▶ Work required: Go through the entries below and print each one exactly, leaving out pictures.

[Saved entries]
* * * *

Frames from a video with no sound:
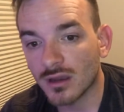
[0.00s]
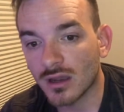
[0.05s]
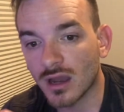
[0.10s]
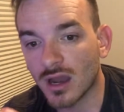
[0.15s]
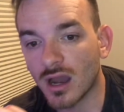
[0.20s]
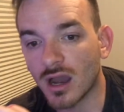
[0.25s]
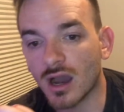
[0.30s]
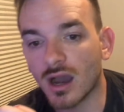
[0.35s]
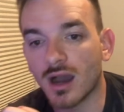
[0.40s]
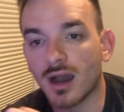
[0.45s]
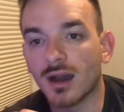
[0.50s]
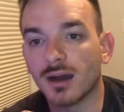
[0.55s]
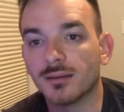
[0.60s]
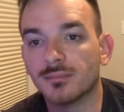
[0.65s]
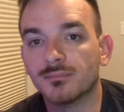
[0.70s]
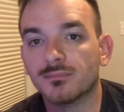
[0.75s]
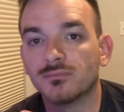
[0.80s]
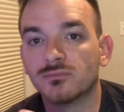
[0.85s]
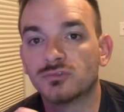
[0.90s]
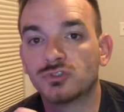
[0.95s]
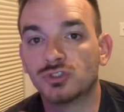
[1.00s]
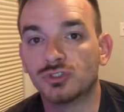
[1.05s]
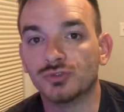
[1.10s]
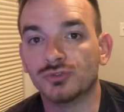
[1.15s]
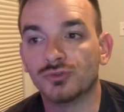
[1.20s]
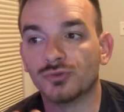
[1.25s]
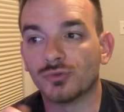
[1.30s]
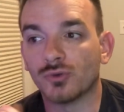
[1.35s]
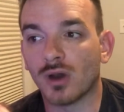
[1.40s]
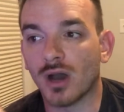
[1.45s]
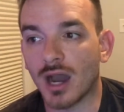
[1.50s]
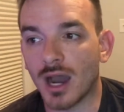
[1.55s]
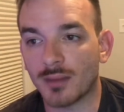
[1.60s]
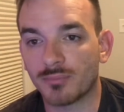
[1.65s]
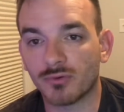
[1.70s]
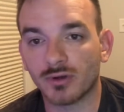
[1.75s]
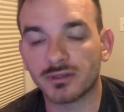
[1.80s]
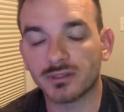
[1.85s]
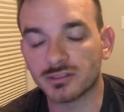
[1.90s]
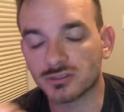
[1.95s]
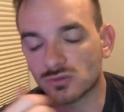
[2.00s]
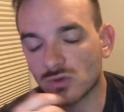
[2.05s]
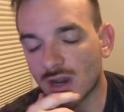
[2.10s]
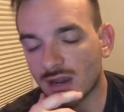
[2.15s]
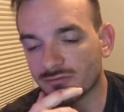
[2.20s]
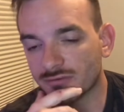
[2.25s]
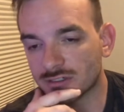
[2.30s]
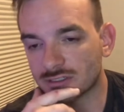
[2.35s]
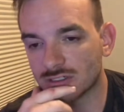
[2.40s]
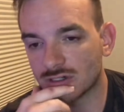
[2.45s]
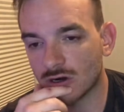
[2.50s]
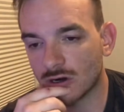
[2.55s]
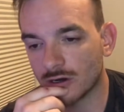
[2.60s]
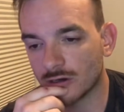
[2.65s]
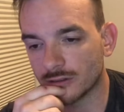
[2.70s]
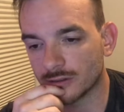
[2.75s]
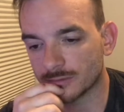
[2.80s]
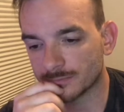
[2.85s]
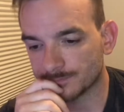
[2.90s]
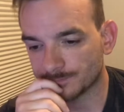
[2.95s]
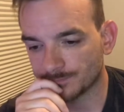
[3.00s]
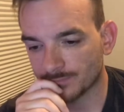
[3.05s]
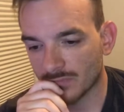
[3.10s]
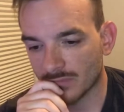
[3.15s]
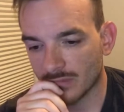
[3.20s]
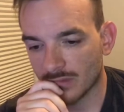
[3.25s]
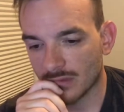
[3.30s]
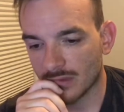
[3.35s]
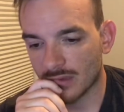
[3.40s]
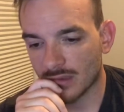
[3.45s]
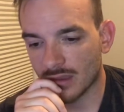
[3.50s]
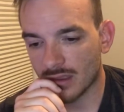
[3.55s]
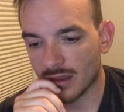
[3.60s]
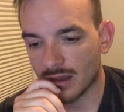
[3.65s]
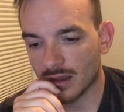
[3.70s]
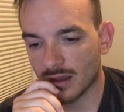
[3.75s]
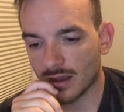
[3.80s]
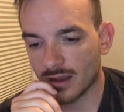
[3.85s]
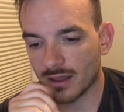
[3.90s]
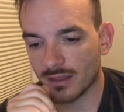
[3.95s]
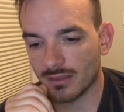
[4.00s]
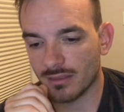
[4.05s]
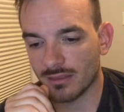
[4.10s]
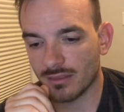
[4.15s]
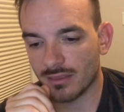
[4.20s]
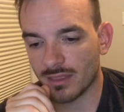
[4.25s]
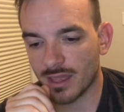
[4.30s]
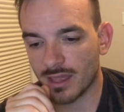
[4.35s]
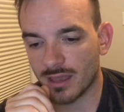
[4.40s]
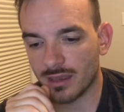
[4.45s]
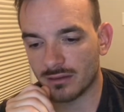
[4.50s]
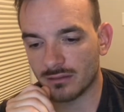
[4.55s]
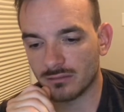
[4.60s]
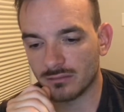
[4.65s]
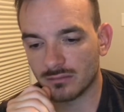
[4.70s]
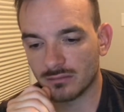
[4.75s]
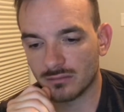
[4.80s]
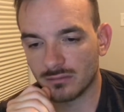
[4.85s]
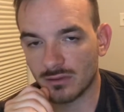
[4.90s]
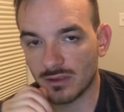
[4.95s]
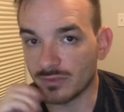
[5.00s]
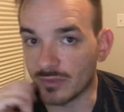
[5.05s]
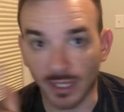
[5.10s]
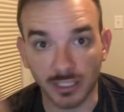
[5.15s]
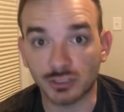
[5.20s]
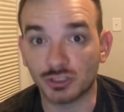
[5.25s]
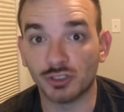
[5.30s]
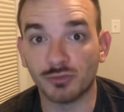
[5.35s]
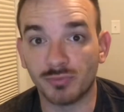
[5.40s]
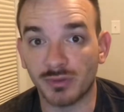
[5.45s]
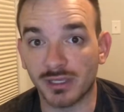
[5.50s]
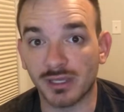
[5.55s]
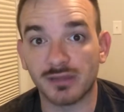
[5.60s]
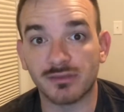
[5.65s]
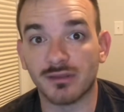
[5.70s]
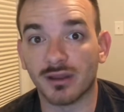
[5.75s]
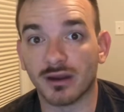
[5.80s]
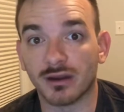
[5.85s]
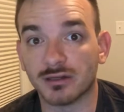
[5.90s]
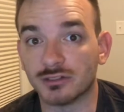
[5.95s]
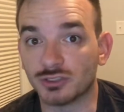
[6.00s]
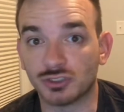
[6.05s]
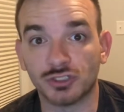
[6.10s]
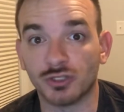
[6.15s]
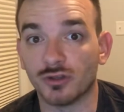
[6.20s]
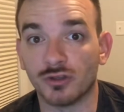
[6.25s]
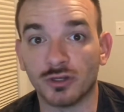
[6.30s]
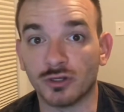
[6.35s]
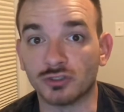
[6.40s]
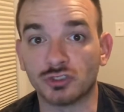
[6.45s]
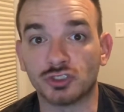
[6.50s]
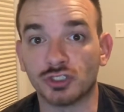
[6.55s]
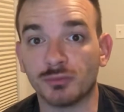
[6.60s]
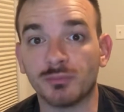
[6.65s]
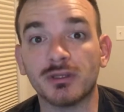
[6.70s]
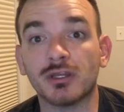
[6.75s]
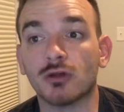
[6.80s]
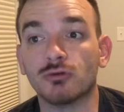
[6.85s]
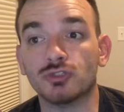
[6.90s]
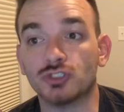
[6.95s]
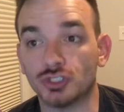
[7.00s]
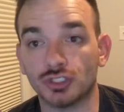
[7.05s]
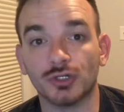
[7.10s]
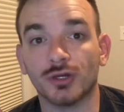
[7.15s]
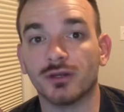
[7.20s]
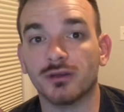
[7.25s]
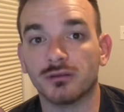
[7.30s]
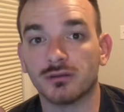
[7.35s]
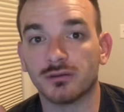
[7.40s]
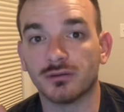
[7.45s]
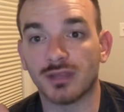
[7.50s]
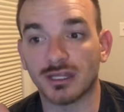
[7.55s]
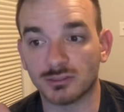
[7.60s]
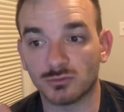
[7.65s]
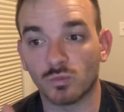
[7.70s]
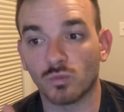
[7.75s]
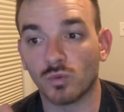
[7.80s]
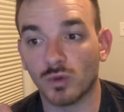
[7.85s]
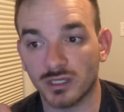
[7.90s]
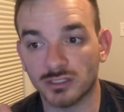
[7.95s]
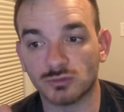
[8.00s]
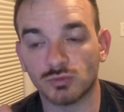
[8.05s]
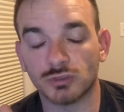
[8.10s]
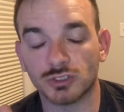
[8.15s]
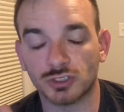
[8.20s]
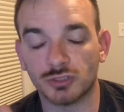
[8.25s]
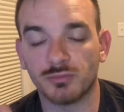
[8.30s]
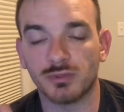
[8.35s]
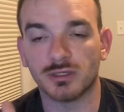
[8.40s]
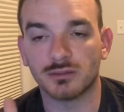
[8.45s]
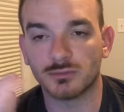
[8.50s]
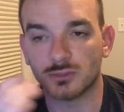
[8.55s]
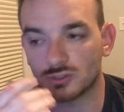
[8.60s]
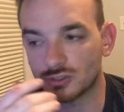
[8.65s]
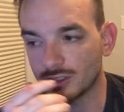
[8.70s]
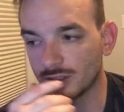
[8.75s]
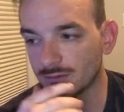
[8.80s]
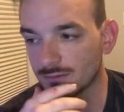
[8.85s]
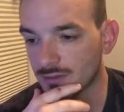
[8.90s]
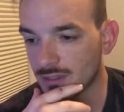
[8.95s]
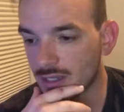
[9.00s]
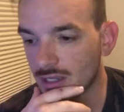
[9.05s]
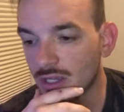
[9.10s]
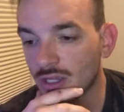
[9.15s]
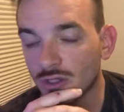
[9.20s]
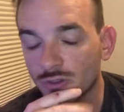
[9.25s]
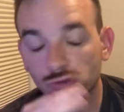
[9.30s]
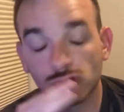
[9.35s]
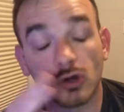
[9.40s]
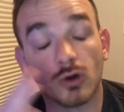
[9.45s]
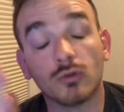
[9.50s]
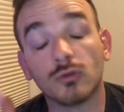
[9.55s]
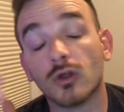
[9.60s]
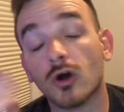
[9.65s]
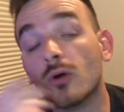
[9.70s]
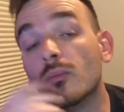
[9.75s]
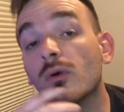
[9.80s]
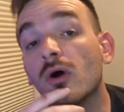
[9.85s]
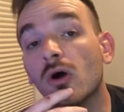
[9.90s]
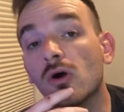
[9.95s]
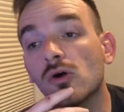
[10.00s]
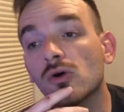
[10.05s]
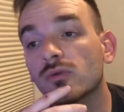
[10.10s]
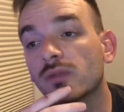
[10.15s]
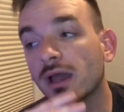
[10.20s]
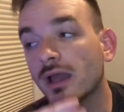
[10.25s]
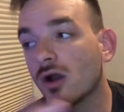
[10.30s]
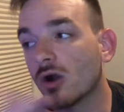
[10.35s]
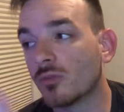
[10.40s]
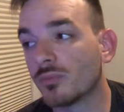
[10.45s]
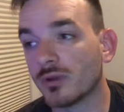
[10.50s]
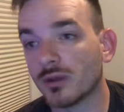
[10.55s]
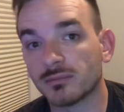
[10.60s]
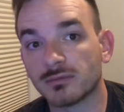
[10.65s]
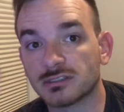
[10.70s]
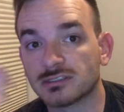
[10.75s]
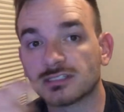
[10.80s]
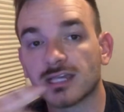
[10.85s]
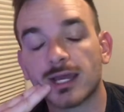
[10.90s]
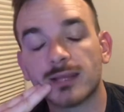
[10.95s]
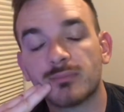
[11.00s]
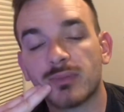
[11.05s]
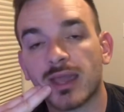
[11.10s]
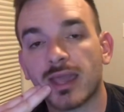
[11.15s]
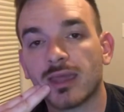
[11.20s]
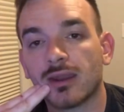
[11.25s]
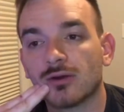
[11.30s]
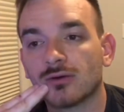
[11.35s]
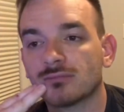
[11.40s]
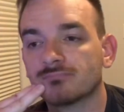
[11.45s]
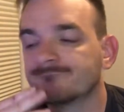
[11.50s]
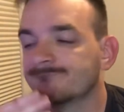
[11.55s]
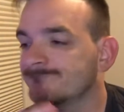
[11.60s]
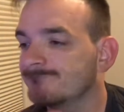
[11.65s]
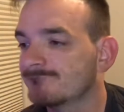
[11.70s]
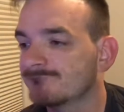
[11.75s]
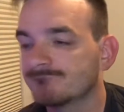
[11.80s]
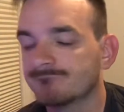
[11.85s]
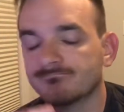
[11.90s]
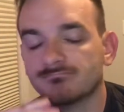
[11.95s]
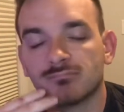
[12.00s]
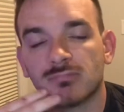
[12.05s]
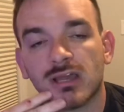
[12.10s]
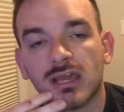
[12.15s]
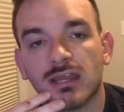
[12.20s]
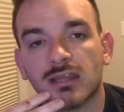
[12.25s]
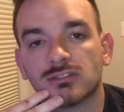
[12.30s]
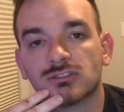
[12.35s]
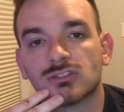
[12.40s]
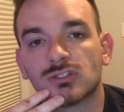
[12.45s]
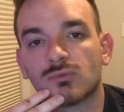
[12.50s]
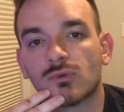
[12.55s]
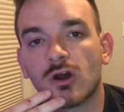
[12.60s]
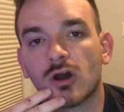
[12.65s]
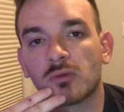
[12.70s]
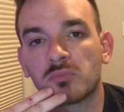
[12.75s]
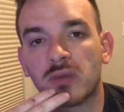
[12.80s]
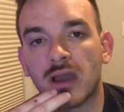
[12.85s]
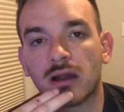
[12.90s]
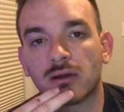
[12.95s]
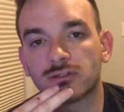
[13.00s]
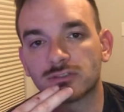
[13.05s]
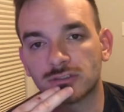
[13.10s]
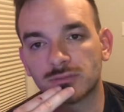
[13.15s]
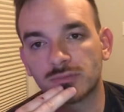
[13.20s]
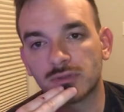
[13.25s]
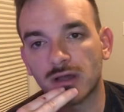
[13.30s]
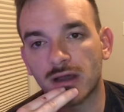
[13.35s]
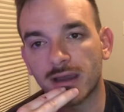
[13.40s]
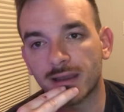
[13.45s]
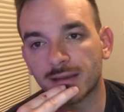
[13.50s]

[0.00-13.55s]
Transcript: to operate this graphics card, then that should be in there. There should be no should. That is what should be in the machine. So lo and behold, I open up the side panel and it's the wrong power supply.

* * * *

▶ Task answer:
Frames from a video with no sound:
[0.00s]
[0.05s]
[0.10s]
[0.15s]
[0.20s]
[0.25s]
[0.30s]
[0.35s]
[0.40s]
[0.45s]
[0.50s]
[0.55s]
[0.60s]
[0.65s]
[0.70s]
[0.75s]
[0.80s]
[0.85s]
[0.90s]
[0.95s]
[1.00s]
[1.05s]
[1.10s]
[1.15s]
[1.20s]
[1.25s]
[1.30s]
[1.35s]
[1.40s]
[1.45s]
[1.50s]
[1.55s]
[1.60s]
[1.65s]
[1.70s]
[1.75s]
[1.80s]
[1.85s]
[1.90s]
[1.95s]
[2.00s]
[2.05s]
[2.10s]
[2.15s]
[2.20s]
[2.25s]
[2.30s]
[2.35s]
[2.40s]
[2.45s]
[2.50s]
[2.55s]
[2.60s]
[2.65s]
[2.70s]
[2.75s]
[2.80s]
[2.85s]
[2.90s]
[2.95s]
[3.00s]
[3.05s]
[3.10s]
[3.15s]
[3.20s]
[3.25s]
[3.30s]
[3.35s]
[3.40s]
[3.45s]
[3.50s]
[3.55s]
[3.60s]
[3.65s]
[3.70s]
[3.75s]
[3.80s]
[3.85s]
[3.90s]
[3.95s]
[4.00s]
[4.05s]
[4.10s]
[4.15s]
[4.20s]
[4.25s]
[4.30s]
[4.35s]
[4.40s]
[4.45s]
[4.50s]
[4.55s]
[4.60s]
[4.65s]
[4.70s]
[4.75s]
[4.80s]
[4.85s]
[4.90s]
[4.95s]
[5.00s]
[5.05s]
[5.10s]
[5.15s]
[5.20s]
[5.25s]
[5.30s]
[5.35s]
[5.40s]
[5.45s]
[5.50s]
[5.55s]
[5.60s]
[5.65s]
[5.70s]
[5.75s]
[5.80s]
[5.85s]
[5.90s]
[5.95s]
[6.00s]
[6.05s]
[6.10s]
[6.15s]
[6.20s]
[6.25s]
[6.30s]
[6.35s]
[6.40s]
[6.45s]
[6.50s]
[6.55s]
[6.60s]
[6.65s]
[6.70s]
[6.75s]
[6.80s]
[6.85s]
[6.90s]
[6.95s]
[7.00s]
[7.05s]
[7.10s]
[7.15s]
[7.20s]
[7.25s]
[7.30s]
[7.35s]
[7.40s]
[7.45s]
[7.50s]
[7.55s]
[7.60s]
[7.65s]
[7.70s]
[7.75s]
[7.80s]
[7.85s]
[7.90s]
[7.95s]
[8.00s]
[8.05s]
[8.10s]
[8.15s]
[8.20s]
[8.25s]
[8.30s]
[8.35s]
[8.40s]
[8.45s]
[8.50s]
[8.55s]
[8.60s]
[8.65s]
[8.70s]
[8.75s]
[8.80s]
[8.85s]
[8.90s]
[8.95s]
[9.00s]
[9.05s]
[9.10s]
[9.15s]
[9.20s]
[9.25s]
[9.30s]
[9.35s]
[9.40s]
[9.45s]
[9.50s]
[9.55s]
[9.60s]
[9.65s]
[9.70s]
[9.75s]
[9.80s]
[9.85s]
[9.90s]
[9.95s]
[10.00s]
[10.05s]
[10.10s]
[10.15s]
[10.20s]
[10.25s]
[10.30s]
[10.35s]
[10.40s]
[10.45s]
[10.50s]
[10.55s]
[10.60s]
[10.65s]
[10.70s]
[10.75s]
[10.80s]
[10.85s]
[10.90s]
[10.95s]
[11.00s]
[11.05s]
[11.10s]
[11.15s]
[11.20s]
[11.25s]
[11.30s]
[11.35s]
[11.40s]
[11.45s]
[11.50s]
[11.55s]
[11.60s]
[11.65s]
[11.70s]
[11.75s]
[11.80s]
[11.85s]
[11.90s]
[11.95s]
[12.00s]
[12.05s]
[12.10s]
[12.15s]
[12.20s]
[12.25s]
[12.30s]
[12.35s]
[12.40s]
[12.45s]
[12.50s]
[12.55s]
[12.60s]
[12.65s]
[12.70s]
[12.75s]
[12.80s]
[12.85s]
[12.90s]
[12.95s]
[13.00s]
[13.05s]
[13.10s]
[13.15s]
[13.20s]
[13.25s]
[13.30s]
[13.35s]
[13.40s]
[13.45s]
[13.50s]

[0.00-13.55s]
Transcript: to operate this graphics card, then that should be in there. There should be no should. That is what should be in the machine. So lo and behold, I open up the side panel and it's the wrong power supply.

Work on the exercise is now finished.